Tal como em Isaías 1.4, temos aqui um “ai” dirigido ao povo de Deus, “filhos teimosos” (Isaías 30.1), que insistem em “fazer planos que não vem de mim”, em “fazer pactos não de acordo com o meu Espírito”, e assim “vão acrescentando pecado a pecado”. Especificamente aqui se está falando de uma aliança (secreta) com os egípcios (30.2), provavelmente para tentar conter o avanço dos assírios. Deus sabe que o refúgio que buscam no Egito é ilusório (30.3). Mas os dirigentes não querem saber. Uma delegação já está a caminho do Egito (30.4). Desde a perspectiva profética, lá “não há ajuda nem benefício, só vergonha e desgraça” (30.5).
O “ai” é seguido por um massá, uma “palavra pesada” (30.6), mas o tema continua sendo o infeliz acordo com os egípcios. O caminho para o Egito passava pelo deserto do Neguev, ao sul, perigoso para viajantes não só pelas condições climáticas mas também por causa dos “animais do Neguev”. Mas isso não intimida os enviados de Judá, dispostos a se desfazer de parte dos seus bens para tentar esse acordo que, na lógica deles, era a melhor ou a única saída. A advertência profética é contundente. A ajuda que os egípcios poderiam dar é uma miragem (30.7). A definição para isso é “estão se assentando sobre Raabe”. Várias vezes o Egito é chamado de Raabe, um lendário e perigoso monstro marinho. Imagens como essa impressionam tanto que são usadas sempre de novo em situações parecidas (como a que encontramos em Apocalipse 17.3, uma prostituta sentada sobre uma besta, lá aplicada à Babilônia do fim dos tempos).
Tão severa é a avaliação divina do momento histórico, que o profeta é instruído a registrar tanto numa plaquinha como num livro, diante dos próprios acusados, como testemunho para tempos futuros: “Este povo é rebelde, filhos mentirosos, filhos que não querem saber da Instrução do Senhor” (30.9). Querem é que quem enxerga, não enxergue. Que os videntes não lhes digam a verdade. Que falem de coisas “positivas” (30.10). Pelo jeito, estava dando certo. Os profetas e os videntes, diz Isaías, estão num sono profundo (29.10). Mesmo os mais sábios e prudentes tendem a se alinhar ao discurso das elites (29.14).

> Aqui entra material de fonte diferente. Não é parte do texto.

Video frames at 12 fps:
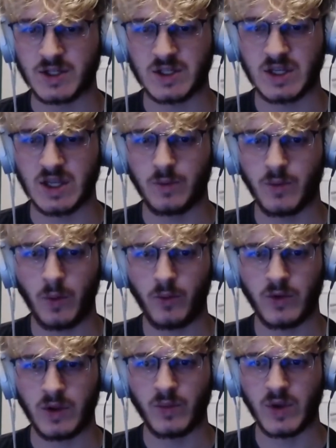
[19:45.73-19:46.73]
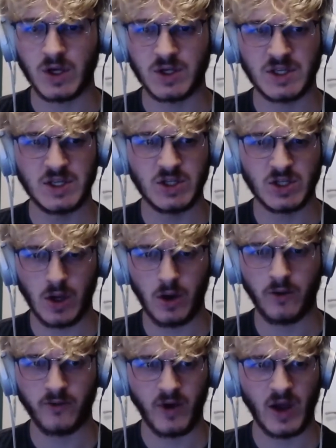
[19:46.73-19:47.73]
just to keep up with him, because he's
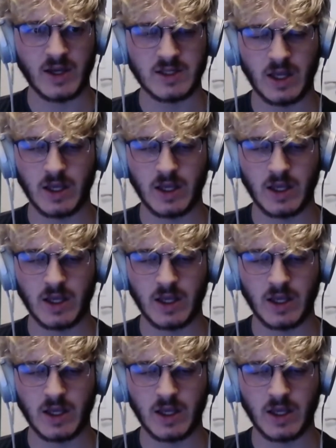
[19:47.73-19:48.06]
so fast.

A religião, talvez viva por fora, por dentro está cada vez mais longe de Deus (29.13).
O que temos aqui é um confronto de narrativas. O profeta desmascara o discurso deles, mostrando o que está por trás do que estão dizendo (30.10-11). Quando dizem aos que enxergam que não enxerguem, querem dizer “não enxerguem deste ponto de vista”. Aos videntes, dizem para pararem com essas visões “comprovadas”, que só o que mostram é que eles continuam alinhados com “a narrativa” de Isaías. Que sejam mais “positivos”, que falem de “coisas boas”. O que o profeta anda dizendo, que a elite está alimentando “ilusões”, é bem o contrário. Ilusões são o que o profeta tenta nos passar em nome de Deus. Complicado.